12 Dans sa réponse audit avis motivé, datée du 4 septembre 2007, la République portugaise a soutenu que «le décret-loi n° 177/92 ne faisait pas obstacle à l’application de la législation communautaire en matière d’accès des citoyens portugais aux soins de santé dans l’espace de l’Union européenne ou de droits fondamentaux des citoyens européens consacrés par le traité sur l’Union européenne».

13 Le 12 février 2008, la République portugaise a informé la Commission de son intention de «poursuivre la réflexion interne sur les conséquences financières du système», une réflexion qui nécessiterait un délai supplémentaire d’un mois au minimum compte tenu d’une modification récente de la composition du gouvernement.

14 À la suite d’un rappel qui lui a été adressé par la Commission le 18 juin 2008, la République portugaise a réitéré, par lettre du 24 juillet 2008, la position défendue en réponse à l’avis motivé.

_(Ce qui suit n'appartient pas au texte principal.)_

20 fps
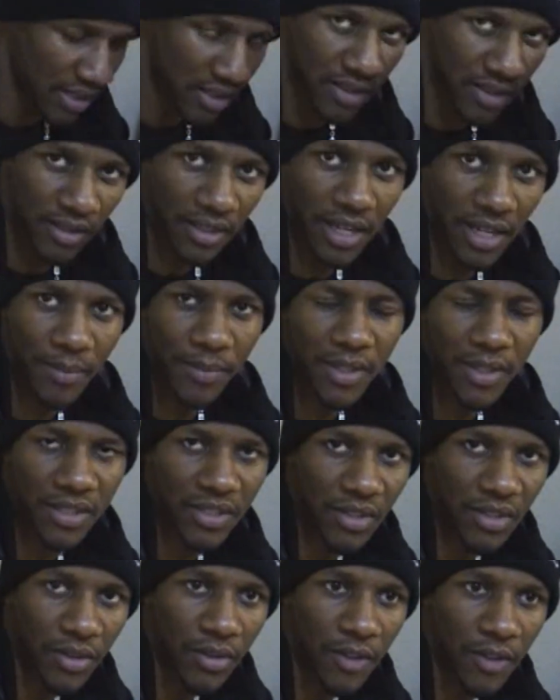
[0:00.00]
together.
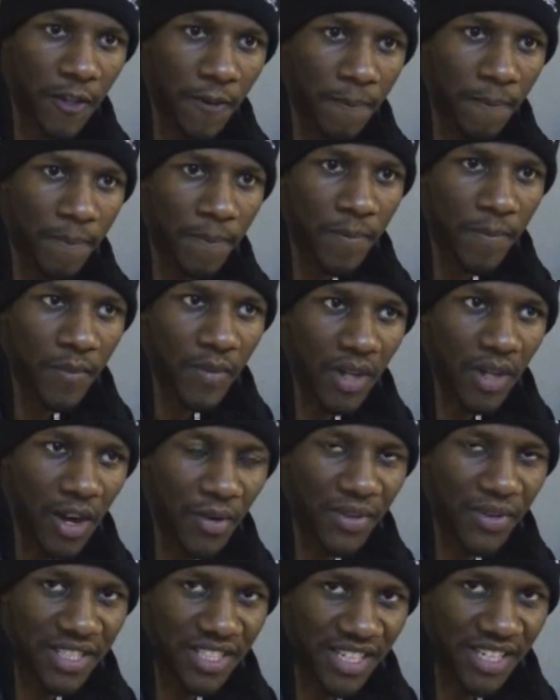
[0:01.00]

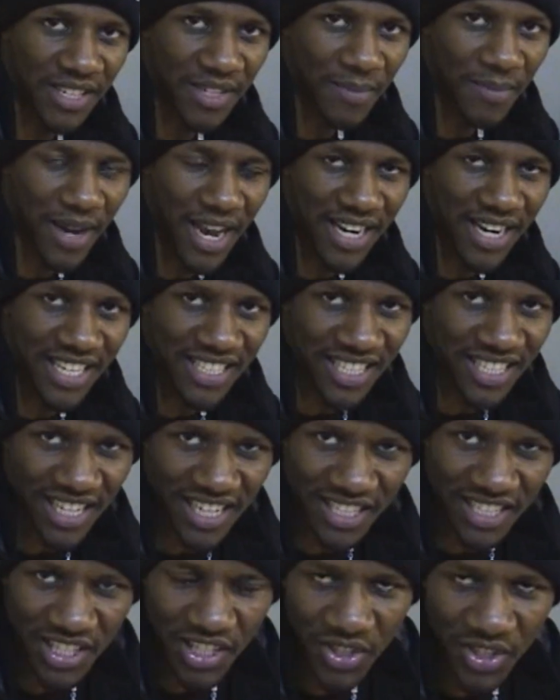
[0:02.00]
The mixtapes
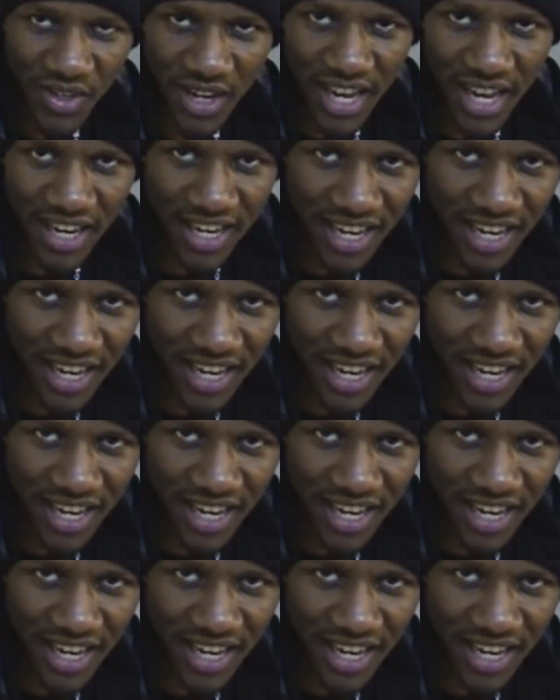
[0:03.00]
go hard.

15 Le 15 avril 2009, la Commission a adressé à la République portugaise un avis motivé complémentaire afin de préciser la portée de l’infraction au droit communautaire qui lui était reprochée. La Commission considère que, en ne prévoyant pas dans le décret-loi n° 177/92 ou dans aucune autre mesure du droit national la possibilité de remboursement des prestations non hospitalières dispensées dans un autre État membre, si ce n’est dans les situations prévues par le droit communautaire dans le règlement n° 1408/71, la République portugaise ne respecte pas les obligations qui lui incombent au titre de l’article 49 CE, tel qu’interprété par la jurisprudence de la Cour.

16 Par lettre du 15 mai 2009, les autorités portugaises ont répondu à l’avis motivé complémentaire que «le remboursement des dépenses engagées pour des traitements à l’étranger par les bénéficiaires du SNS est prévu par le décret-loi n° 177/92» et que «la législation portugaise n’exclut pas le remboursement des frais médicaux encourus à l’étranger par un bénéficiaire du SNS, même sous la forme d’une consultation auprès d’un médecin spécialiste, dès lors que la procédure d’attestation préalable du besoin clinique est respectée».

17 N’étant pas satisfaite par ces explications, la Commission a décidé d’introduire le présent recours.